• _PROBLEM TO SOLVE_:
Make an exact copy of the records, with the pictures left out.

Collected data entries

***

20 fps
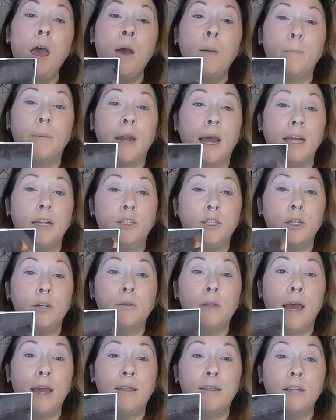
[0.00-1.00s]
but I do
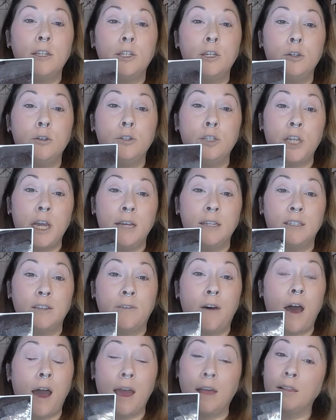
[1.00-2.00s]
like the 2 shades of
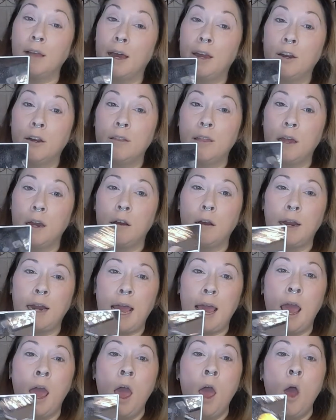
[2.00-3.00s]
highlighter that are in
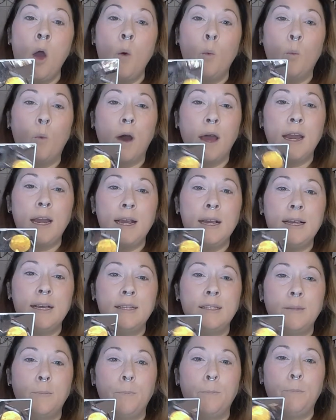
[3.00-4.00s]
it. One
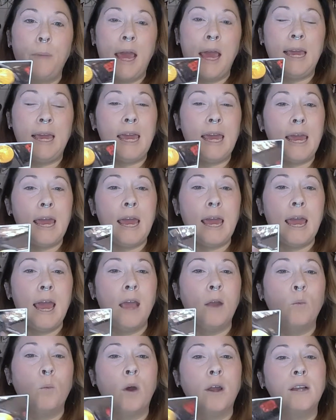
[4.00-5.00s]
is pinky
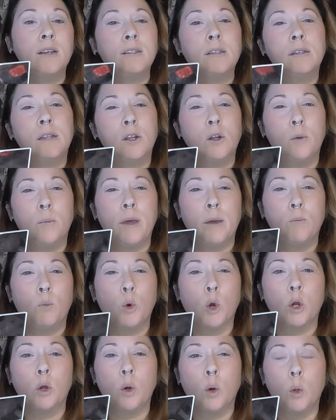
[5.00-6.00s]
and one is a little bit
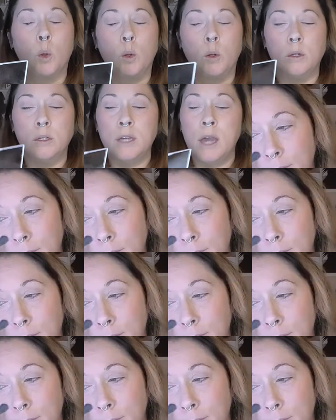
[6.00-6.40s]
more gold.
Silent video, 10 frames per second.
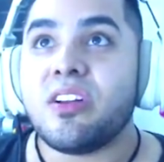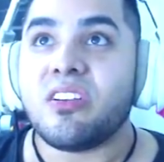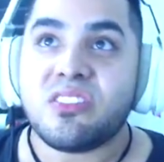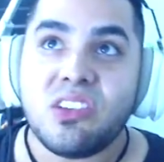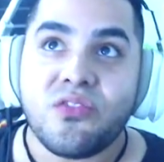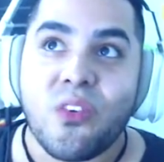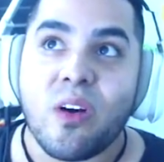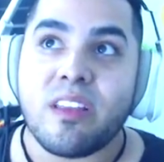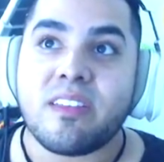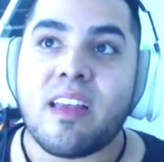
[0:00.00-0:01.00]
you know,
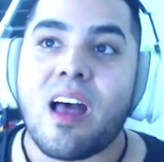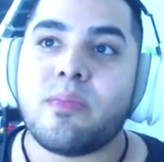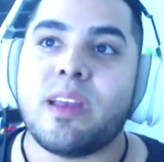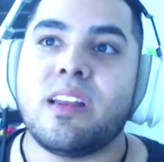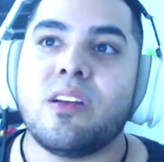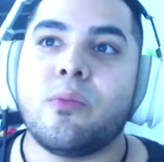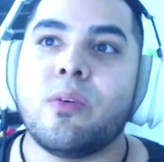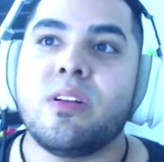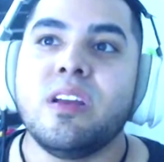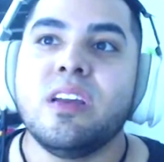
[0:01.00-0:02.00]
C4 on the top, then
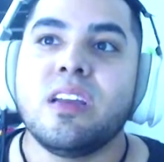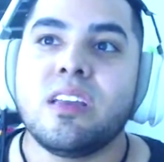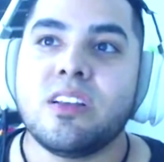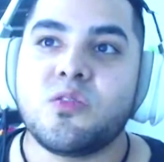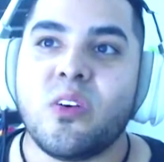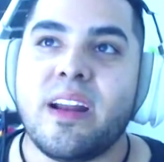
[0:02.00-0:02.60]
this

***

• _RESULT_:
20 fps
[0.00-1.00s]
but I do
[1.00-2.00s]
like the 2 shades of
[2.00-3.00s]
highlighter that are in
[3.00-4.00s]
it. One
[4.00-5.00s]
is pinky
[5.00-6.00s]
and one is a little bit
[6.00-6.40s]
more gold.
Silent video, 10 frames per second.
[0:00.00-0:01.00]
you know,
[0:01.00-0:02.00]
C4 on the top, then
[0:02.00-0:02.60]
this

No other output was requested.